Il faut retenir que la Grande Paroisse a vu le jour après la Première Guerre mondiale. Elle est devenue une entreprise chimique de pointe dont la notoriété n’a été contestée que récemment par les nouvelles industries de pointe de l’aéronautique (Airbus) et des vols spatiaux installées à Toulouse. Il faut se rappeler que la catastrophe s’est produite dix jours après le 11 septembre et qu’elle a réactivé avec force dans la population les images et l’angoisse de la tragédie de New-York.

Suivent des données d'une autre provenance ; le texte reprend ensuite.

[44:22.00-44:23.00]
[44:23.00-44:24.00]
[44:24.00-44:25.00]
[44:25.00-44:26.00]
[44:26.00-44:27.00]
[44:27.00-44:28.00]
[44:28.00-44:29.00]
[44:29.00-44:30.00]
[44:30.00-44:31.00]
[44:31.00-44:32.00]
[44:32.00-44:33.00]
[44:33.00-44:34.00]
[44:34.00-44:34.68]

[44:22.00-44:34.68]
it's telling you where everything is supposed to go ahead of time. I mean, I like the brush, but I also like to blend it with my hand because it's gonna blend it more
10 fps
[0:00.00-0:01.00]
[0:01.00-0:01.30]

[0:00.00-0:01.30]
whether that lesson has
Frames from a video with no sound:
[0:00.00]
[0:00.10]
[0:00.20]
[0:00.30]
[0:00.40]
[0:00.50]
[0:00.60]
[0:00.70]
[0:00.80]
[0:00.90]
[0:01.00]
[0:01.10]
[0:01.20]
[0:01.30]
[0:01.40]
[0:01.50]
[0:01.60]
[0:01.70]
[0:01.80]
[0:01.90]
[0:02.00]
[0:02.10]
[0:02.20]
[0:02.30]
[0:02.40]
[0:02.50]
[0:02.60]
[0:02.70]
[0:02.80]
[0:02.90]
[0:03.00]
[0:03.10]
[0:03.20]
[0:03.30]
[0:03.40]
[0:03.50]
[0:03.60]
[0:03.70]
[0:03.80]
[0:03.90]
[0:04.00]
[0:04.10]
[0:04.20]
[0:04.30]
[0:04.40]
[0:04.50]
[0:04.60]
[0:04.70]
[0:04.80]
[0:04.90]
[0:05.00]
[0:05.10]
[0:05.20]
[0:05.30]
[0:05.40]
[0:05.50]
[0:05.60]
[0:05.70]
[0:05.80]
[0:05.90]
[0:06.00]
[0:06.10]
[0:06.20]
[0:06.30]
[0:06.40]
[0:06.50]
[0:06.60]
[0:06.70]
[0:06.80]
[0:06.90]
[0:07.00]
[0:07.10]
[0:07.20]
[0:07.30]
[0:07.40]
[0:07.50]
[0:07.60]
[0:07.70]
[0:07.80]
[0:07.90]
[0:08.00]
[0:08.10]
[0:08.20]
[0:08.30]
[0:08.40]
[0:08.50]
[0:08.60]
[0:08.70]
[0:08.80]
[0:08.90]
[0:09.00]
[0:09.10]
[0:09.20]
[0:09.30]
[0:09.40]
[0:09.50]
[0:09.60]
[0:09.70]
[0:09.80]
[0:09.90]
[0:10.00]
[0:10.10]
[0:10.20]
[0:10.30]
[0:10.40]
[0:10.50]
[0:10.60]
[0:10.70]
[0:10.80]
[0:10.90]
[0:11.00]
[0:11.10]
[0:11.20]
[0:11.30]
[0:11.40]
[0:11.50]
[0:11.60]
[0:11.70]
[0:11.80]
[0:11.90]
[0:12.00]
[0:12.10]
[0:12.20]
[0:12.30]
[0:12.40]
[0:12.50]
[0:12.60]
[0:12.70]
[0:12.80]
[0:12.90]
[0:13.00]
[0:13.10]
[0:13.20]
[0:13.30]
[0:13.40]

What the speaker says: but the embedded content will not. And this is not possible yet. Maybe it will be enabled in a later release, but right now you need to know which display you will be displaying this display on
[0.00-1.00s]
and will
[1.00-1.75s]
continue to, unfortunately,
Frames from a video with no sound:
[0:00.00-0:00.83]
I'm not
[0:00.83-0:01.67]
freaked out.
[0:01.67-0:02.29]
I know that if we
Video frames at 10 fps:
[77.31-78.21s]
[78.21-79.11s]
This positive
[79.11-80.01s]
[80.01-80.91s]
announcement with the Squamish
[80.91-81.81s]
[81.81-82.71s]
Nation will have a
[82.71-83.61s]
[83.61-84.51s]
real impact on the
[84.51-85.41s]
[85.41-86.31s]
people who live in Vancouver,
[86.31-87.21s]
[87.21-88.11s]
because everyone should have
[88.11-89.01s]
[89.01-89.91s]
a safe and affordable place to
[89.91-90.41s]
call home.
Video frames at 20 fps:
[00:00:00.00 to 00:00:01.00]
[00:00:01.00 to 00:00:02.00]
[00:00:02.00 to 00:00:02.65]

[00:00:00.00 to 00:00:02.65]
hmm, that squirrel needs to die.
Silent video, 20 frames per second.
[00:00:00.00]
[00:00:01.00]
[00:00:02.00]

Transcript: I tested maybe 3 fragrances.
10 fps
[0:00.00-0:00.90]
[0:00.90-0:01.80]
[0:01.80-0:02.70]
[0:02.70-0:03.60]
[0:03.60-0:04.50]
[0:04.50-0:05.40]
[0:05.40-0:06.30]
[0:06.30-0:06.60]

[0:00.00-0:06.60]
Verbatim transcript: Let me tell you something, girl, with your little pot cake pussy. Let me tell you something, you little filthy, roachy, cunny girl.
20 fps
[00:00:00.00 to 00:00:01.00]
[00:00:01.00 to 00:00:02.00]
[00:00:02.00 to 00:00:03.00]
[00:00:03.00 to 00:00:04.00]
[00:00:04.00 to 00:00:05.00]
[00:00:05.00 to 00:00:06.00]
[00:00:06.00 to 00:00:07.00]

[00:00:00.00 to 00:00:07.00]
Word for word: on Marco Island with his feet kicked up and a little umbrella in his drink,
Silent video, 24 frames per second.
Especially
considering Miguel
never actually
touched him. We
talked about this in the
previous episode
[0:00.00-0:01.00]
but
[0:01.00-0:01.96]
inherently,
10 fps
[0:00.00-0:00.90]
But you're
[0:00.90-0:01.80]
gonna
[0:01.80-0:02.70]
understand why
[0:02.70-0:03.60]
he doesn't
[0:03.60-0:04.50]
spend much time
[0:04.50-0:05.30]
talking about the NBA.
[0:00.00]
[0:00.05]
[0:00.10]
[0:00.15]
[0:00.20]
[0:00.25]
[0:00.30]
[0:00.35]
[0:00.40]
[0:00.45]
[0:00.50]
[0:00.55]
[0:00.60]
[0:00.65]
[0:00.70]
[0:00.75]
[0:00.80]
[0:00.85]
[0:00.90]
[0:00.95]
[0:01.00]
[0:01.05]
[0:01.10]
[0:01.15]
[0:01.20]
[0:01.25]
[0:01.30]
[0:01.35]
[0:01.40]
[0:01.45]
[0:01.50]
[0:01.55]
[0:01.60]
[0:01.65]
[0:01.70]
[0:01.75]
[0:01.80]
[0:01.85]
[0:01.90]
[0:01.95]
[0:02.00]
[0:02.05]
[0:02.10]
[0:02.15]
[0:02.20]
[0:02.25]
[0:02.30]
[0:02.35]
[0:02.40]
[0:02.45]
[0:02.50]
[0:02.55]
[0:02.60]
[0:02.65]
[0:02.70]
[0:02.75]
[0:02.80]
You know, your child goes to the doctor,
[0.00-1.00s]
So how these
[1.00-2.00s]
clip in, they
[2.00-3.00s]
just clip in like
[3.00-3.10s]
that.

Dispositif et méthodologie de la recherche

L’enquête[1] a été réalisée auprès de 15 salariés volontaires de l’usine Grande Paroisse. Il s’agit de 14 hommes et 1 femme[2], âgés de 44 ans à 52 ans (âge moyen : 49,2 ans, écart-type = 3,39) et vivant en couple avec enfant(s). Ils sont représentatifs du point de vue de la diversité des emplois et des statuts socioprofessionnels occupés dans l’usine : ouvriers et employés (manutentionnaire, affréteur, cuisinier, pompier électricien, agent de maintenance), agents de maîtrise (chefs d’atelier, inspecteur technique) et cadres (responsables de services, chef d’établissement). Ils sont également représentatifs au regard de la variété des services et des ateliers présents dans l’usine, ainsi que des conditions et horaires de travail qui concernent l’ensemble du personnel : horaires fixes ou décalés relatifs à une journée continue ou à un travail posté (en 3/8), travail de nuit, astreintes le week-end et durant la semaine… Ils sont syndiqués pour près de la moitié d’entre eux. Comme l’ensemble des salariés de l’usine, les sujets ont tous été placés face à des solutions différentes : soit (dès 48 ans), partir ou non en préretraite, soit choisir entre une mobilité externe (avec changement d’employeur mais pas de lieu de vie) ou une mobilité interne (mobilité géographique mais pas de changement d’employeur). La disparité des âges, des formations, des emplois et statuts, est une caractéristique de notre échantillon, mais la continuité d’expériences collectives, un « vivre ensemble » spécifiques à l’entreprise Grande Paroisse lui donnent également une forte homogénéité. La plupart de ces salariés ont connu un développement de carrière, plus ou moins continu, dans l’entreprise, débutant souvent à de bas niveaux de qualification et accédant à plus ou moins long terme à différents niveaux de responsabilité et d’encadrement. Ce dont rend compte une ancienneté moyenne supérieure à 22 ans (ancienneté comprise entre 4 et 32 ans, écart-type = 8,37). Ce critère offre une justification empirique au fait de pouvoir parler de « mémoire sociale ou collective » à propos de l’évocation par ces individus de souvenirs relatifs à l’histoire de l’entreprise, à leur vie de travail et à leur vie hors travail.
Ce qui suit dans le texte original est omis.